(Saved entries)
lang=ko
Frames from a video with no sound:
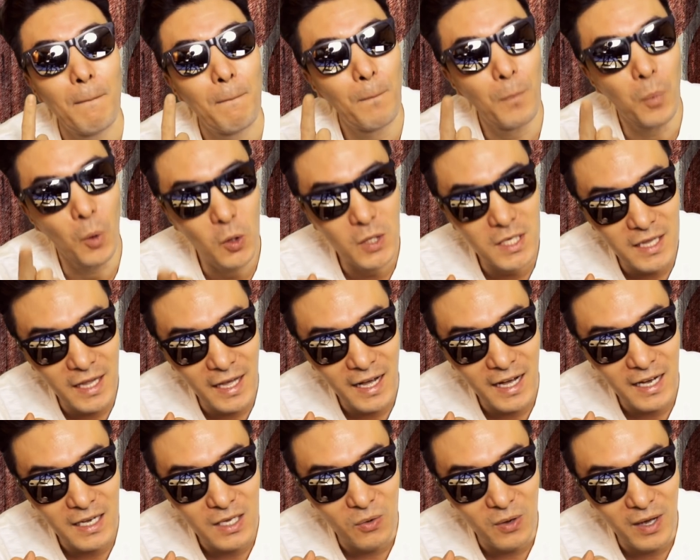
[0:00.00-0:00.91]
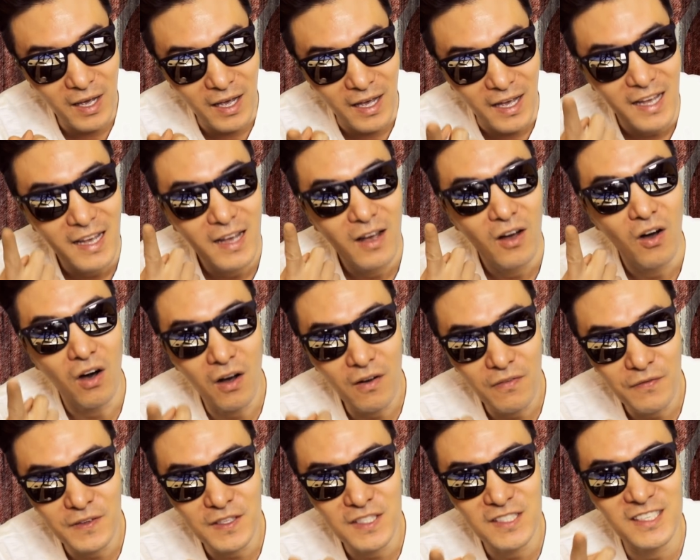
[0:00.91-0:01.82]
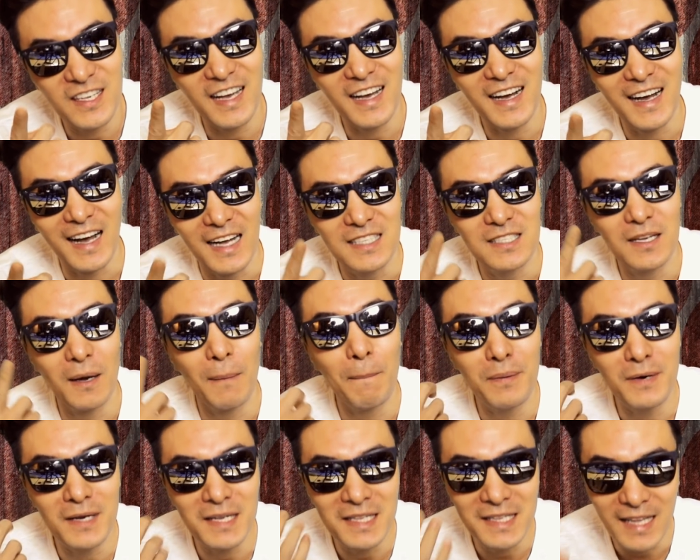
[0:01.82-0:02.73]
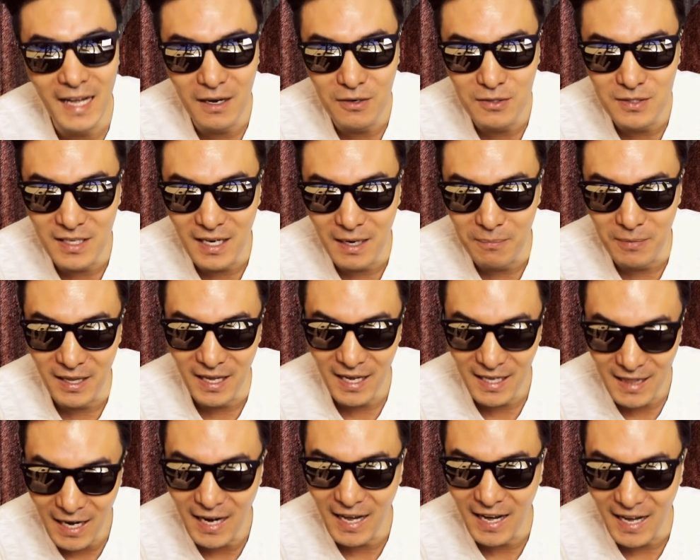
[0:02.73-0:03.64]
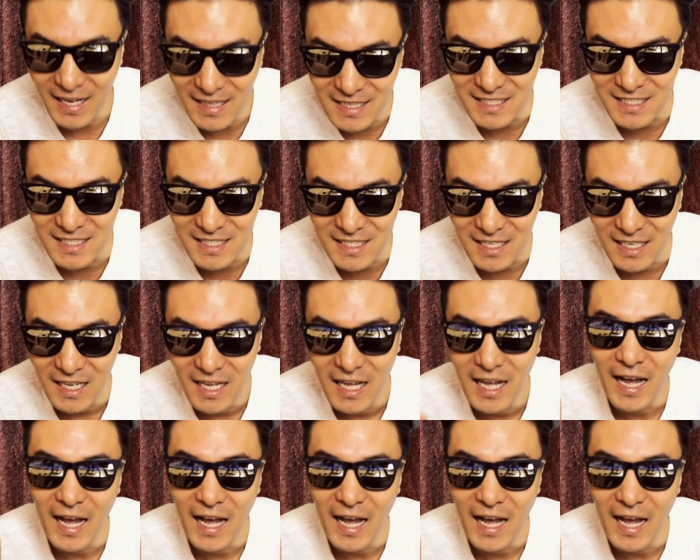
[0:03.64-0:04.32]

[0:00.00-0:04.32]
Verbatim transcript: 본인의 학교에 오피스에 가서 프린트아웃을 한번 해달라 하든지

• [Requirement] Print out the records in full and exactly, dropping every picture.

• [Exercise response]
lang=ko
Frames from a video with no sound:
[0:00.00-0:00.91]
[0:00.91-0:01.82]
[0:01.82-0:02.73]
[0:02.73-0:03.64]
[0:03.64-0:04.32]

[0:00.00-0:04.32]
Verbatim transcript: 본인의 학교에 오피스에 가서 프린트아웃을 한번 해달라 하든지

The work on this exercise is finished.